▶ [WHAT IS BEING ASKED]
Across the entries that follow, tally every line holding the word "frames" and reply with the count alone.

▶ [Records excerpted from a collection]
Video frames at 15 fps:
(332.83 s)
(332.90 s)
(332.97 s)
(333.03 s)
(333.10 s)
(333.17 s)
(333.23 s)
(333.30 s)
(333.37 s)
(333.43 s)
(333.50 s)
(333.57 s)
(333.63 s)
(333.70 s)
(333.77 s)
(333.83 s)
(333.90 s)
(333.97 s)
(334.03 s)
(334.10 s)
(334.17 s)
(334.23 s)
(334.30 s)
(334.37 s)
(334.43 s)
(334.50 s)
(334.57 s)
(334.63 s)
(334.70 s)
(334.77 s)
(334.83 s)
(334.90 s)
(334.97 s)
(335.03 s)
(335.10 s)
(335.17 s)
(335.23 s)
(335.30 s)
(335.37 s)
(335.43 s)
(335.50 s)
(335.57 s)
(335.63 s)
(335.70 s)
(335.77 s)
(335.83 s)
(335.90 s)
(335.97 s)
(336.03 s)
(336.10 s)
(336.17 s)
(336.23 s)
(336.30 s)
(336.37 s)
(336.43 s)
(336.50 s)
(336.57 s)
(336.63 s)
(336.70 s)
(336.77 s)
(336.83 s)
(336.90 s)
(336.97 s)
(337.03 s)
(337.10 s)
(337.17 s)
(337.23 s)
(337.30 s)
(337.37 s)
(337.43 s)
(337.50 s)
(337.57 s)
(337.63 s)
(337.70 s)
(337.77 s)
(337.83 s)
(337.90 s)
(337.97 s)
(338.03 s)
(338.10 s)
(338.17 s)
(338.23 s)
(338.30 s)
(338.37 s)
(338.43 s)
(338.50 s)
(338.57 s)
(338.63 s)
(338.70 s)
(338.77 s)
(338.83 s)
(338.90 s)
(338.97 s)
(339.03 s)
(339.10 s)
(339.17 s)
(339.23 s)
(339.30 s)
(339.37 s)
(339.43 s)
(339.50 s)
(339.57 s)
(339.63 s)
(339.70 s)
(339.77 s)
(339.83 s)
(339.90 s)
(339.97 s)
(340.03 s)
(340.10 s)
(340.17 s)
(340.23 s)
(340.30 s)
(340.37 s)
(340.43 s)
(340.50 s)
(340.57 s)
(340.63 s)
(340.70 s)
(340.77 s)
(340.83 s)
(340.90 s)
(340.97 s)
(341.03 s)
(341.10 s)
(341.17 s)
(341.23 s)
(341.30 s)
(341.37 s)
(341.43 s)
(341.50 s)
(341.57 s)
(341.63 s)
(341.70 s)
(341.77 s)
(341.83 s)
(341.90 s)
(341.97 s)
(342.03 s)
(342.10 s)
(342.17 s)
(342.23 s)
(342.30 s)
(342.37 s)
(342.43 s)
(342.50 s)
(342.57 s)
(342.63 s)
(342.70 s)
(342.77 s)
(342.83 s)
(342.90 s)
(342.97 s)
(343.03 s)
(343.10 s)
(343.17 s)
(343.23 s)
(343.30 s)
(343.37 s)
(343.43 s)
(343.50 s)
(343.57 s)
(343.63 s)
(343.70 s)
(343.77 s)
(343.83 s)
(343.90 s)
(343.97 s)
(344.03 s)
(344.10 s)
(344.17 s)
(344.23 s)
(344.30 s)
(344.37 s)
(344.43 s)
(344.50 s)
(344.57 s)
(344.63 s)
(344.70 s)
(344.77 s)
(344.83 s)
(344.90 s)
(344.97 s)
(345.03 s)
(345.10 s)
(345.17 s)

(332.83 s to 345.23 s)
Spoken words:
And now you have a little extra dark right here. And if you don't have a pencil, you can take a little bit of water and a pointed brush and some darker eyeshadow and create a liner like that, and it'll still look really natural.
--
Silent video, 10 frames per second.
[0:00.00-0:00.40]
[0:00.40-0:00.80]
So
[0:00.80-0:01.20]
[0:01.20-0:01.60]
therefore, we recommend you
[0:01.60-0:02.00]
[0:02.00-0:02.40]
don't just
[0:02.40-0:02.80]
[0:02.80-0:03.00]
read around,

▶ [TASK RESPONSE]
2